§ **Task details**
Your job is to transcribe all the records that follow, excluding any pictures.

§ **Exercise data**
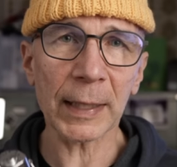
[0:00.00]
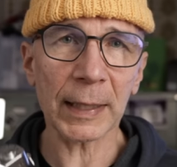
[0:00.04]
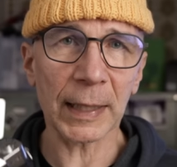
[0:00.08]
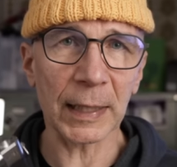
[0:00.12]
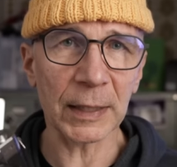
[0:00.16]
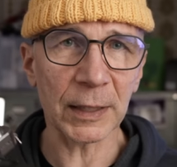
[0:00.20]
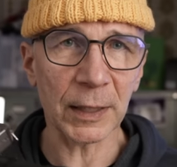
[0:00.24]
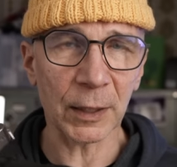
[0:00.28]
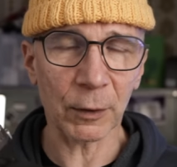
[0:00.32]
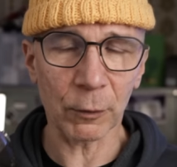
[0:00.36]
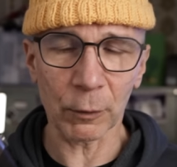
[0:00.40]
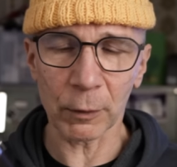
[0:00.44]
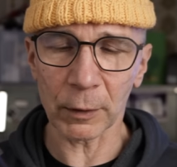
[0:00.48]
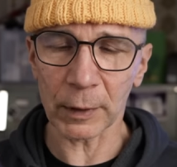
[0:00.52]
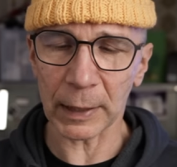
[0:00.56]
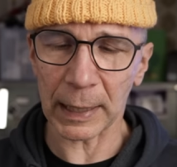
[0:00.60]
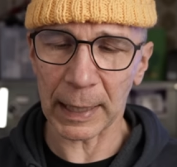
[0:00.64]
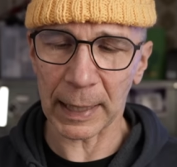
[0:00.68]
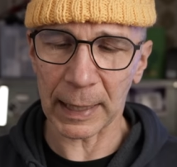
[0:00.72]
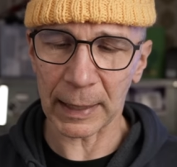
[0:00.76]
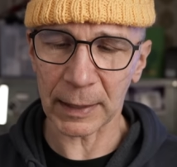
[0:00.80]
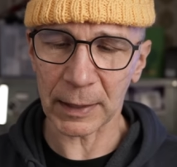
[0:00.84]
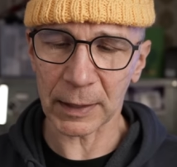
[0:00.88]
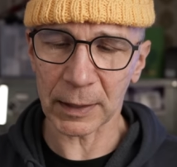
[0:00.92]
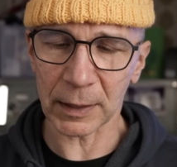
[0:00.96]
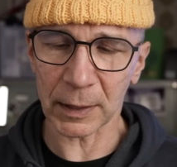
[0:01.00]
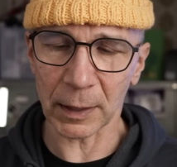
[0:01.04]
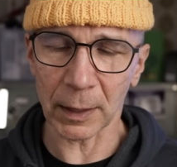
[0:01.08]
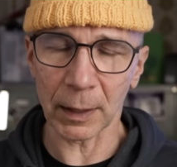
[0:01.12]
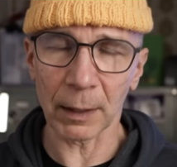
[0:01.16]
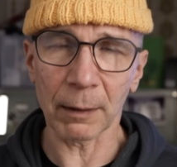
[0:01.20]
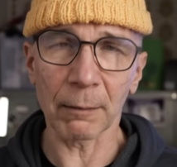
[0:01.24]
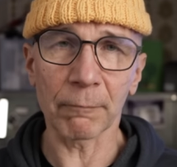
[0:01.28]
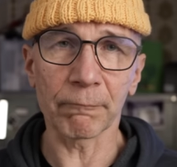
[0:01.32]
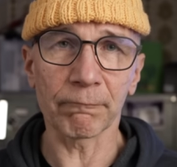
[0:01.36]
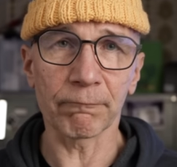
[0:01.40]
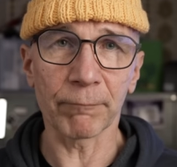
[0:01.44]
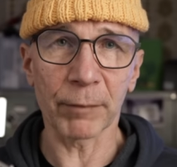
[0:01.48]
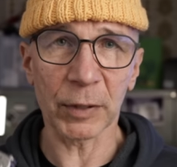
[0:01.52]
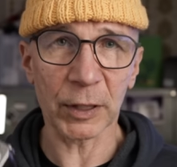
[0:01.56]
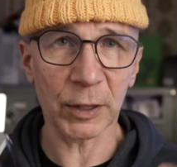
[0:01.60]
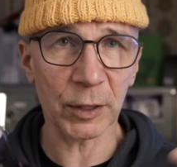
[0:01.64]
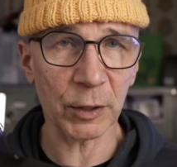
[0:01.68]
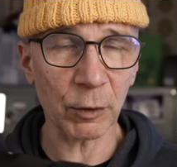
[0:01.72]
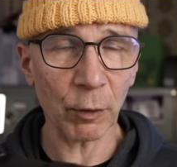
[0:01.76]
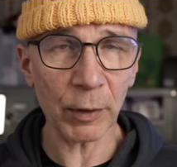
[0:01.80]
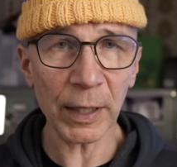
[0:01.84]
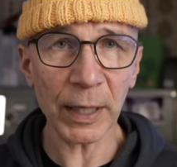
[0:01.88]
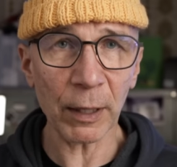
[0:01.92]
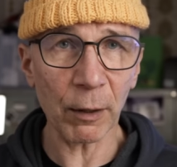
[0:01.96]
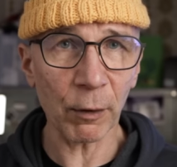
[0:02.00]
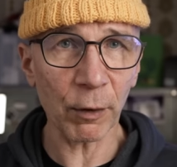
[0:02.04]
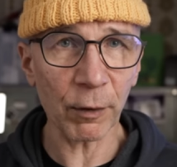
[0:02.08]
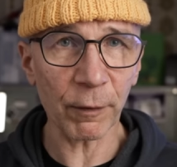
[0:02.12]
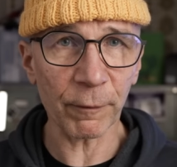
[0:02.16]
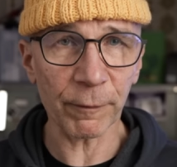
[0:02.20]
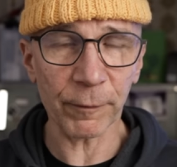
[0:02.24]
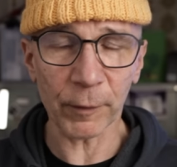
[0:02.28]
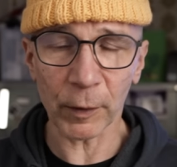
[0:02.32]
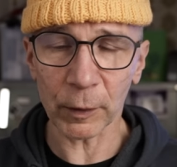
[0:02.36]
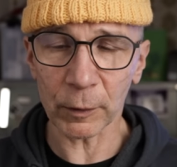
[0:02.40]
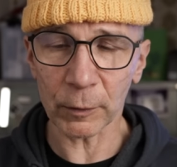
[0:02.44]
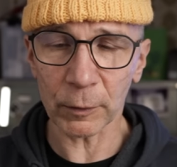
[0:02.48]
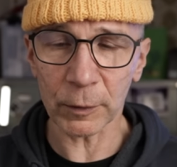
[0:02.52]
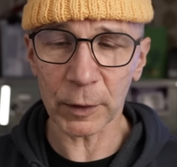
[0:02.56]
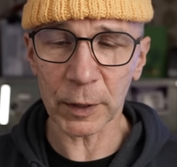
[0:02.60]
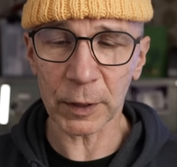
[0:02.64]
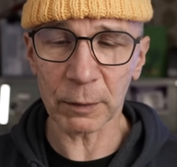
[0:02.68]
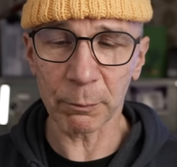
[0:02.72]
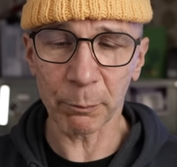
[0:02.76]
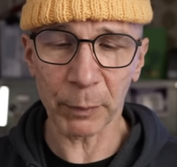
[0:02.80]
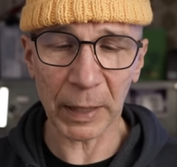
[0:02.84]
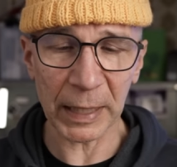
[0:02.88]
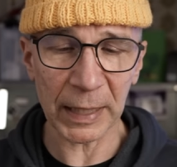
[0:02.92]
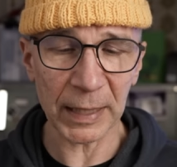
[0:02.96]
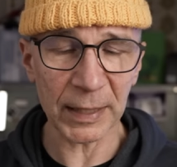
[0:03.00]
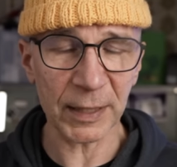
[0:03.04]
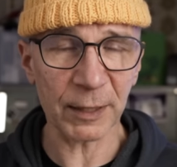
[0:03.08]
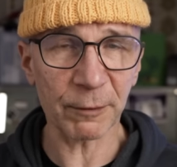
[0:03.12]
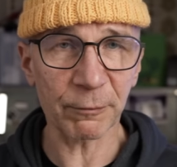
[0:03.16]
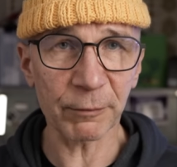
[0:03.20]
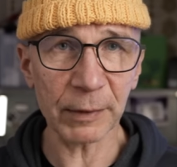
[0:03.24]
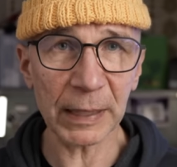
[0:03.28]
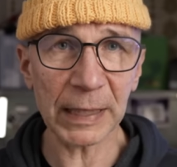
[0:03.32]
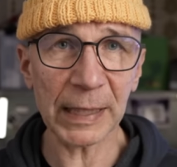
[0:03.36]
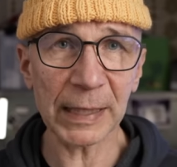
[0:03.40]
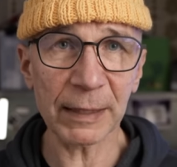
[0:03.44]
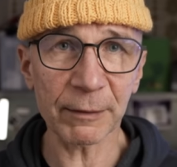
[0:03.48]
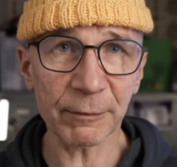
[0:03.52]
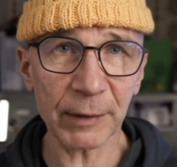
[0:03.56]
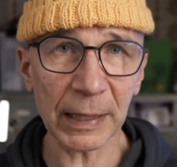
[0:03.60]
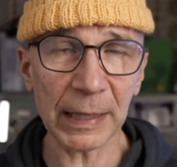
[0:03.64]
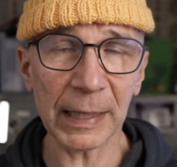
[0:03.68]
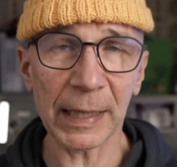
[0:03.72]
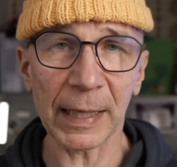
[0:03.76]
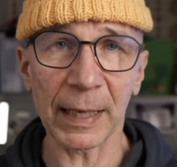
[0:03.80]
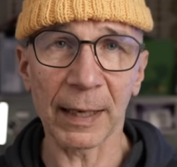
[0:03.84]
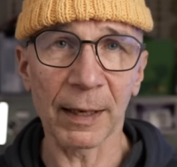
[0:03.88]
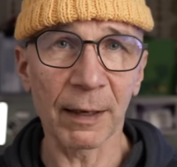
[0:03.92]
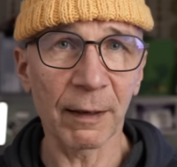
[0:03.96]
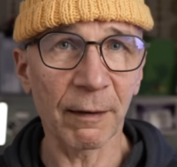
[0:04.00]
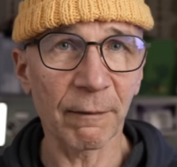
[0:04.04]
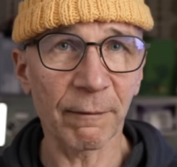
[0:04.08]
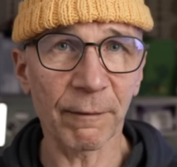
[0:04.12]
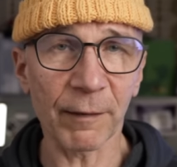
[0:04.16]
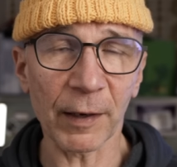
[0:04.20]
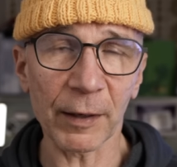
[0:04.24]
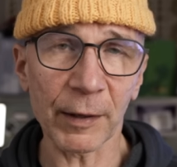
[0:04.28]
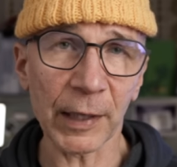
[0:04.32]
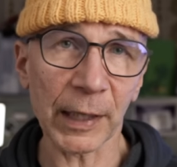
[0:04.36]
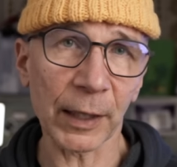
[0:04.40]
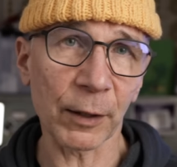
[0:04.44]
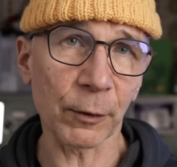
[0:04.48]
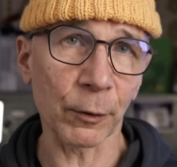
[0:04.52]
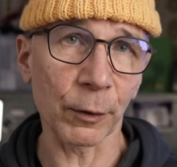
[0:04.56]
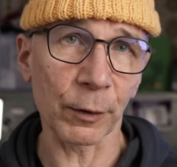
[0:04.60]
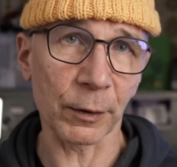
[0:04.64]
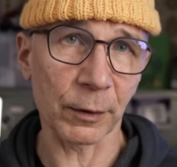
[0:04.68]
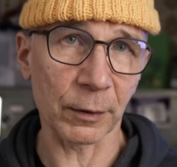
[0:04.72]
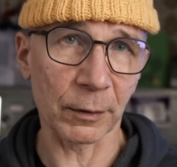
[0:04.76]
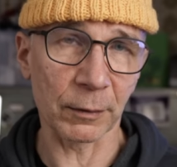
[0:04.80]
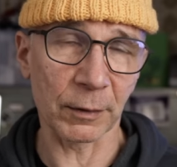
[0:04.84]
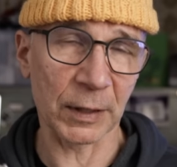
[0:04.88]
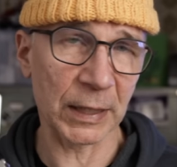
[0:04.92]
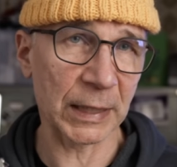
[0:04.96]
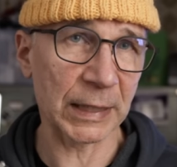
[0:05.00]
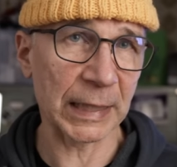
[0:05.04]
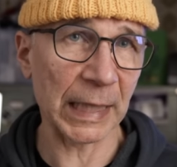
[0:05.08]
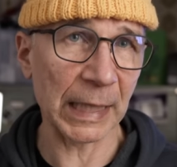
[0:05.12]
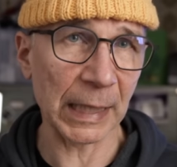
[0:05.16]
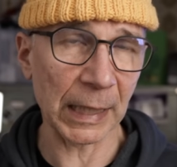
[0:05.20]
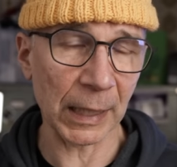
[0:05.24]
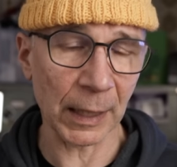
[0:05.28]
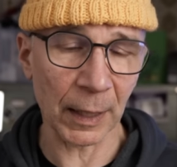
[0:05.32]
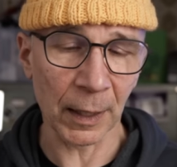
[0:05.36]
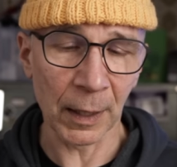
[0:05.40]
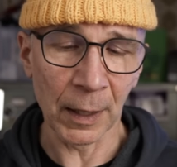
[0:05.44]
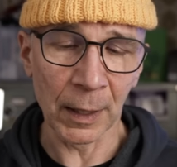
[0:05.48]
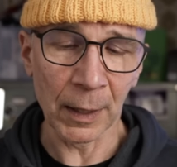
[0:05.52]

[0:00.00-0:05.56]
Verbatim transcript: as good as uh, Sony autofocus, but it's really, really very good still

§ **Solution to the problem**
[0:00.00]
[0:00.04]
[0:00.08]
[0:00.12]
[0:00.16]
[0:00.20]
[0:00.24]
[0:00.28]
[0:00.32]
[0:00.36]
[0:00.40]
[0:00.44]
[0:00.48]
[0:00.52]
[0:00.56]
[0:00.60]
[0:00.64]
[0:00.68]
[0:00.72]
[0:00.76]
[0:00.80]
[0:00.84]
[0:00.88]
[0:00.92]
[0:00.96]
[0:01.00]
[0:01.04]
[0:01.08]
[0:01.12]
[0:01.16]
[0:01.20]
[0:01.24]
[0:01.28]
[0:01.32]
[0:01.36]
[0:01.40]
[0:01.44]
[0:01.48]
[0:01.52]
[0:01.56]
[0:01.60]
[0:01.64]
[0:01.68]
[0:01.72]
[0:01.76]
[0:01.80]
[0:01.84]
[0:01.88]
[0:01.92]
[0:01.96]
[0:02.00]
[0:02.04]
[0:02.08]
[0:02.12]
[0:02.16]
[0:02.20]
[0:02.24]
[0:02.28]
[0:02.32]
[0:02.36]
[0:02.40]
[0:02.44]
[0:02.48]
[0:02.52]
[0:02.56]
[0:02.60]
[0:02.64]
[0:02.68]
[0:02.72]
[0:02.76]
[0:02.80]
[0:02.84]
[0:02.88]
[0:02.92]
[0:02.96]
[0:03.00]
[0:03.04]
[0:03.08]
[0:03.12]
[0:03.16]
[0:03.20]
[0:03.24]
[0:03.28]
[0:03.32]
[0:03.36]
[0:03.40]
[0:03.44]
[0:03.48]
[0:03.52]
[0:03.56]
[0:03.60]
[0:03.64]
[0:03.68]
[0:03.72]
[0:03.76]
[0:03.80]
[0:03.84]
[0:03.88]
[0:03.92]
[0:03.96]
[0:04.00]
[0:04.04]
[0:04.08]
[0:04.12]
[0:04.16]
[0:04.20]
[0:04.24]
[0:04.28]
[0:04.32]
[0:04.36]
[0:04.40]
[0:04.44]
[0:04.48]
[0:04.52]
[0:04.56]
[0:04.60]
[0:04.64]
[0:04.68]
[0:04.72]
[0:04.76]
[0:04.80]
[0:04.84]
[0:04.88]
[0:04.92]
[0:04.96]
[0:05.00]
[0:05.04]
[0:05.08]
[0:05.12]
[0:05.16]
[0:05.20]
[0:05.24]
[0:05.28]
[0:05.32]
[0:05.36]
[0:05.40]
[0:05.44]
[0:05.48]
[0:05.52]

[0:00.00-0:05.56]
Verbatim transcript: as good as uh, Sony autofocus, but it's really, really very good still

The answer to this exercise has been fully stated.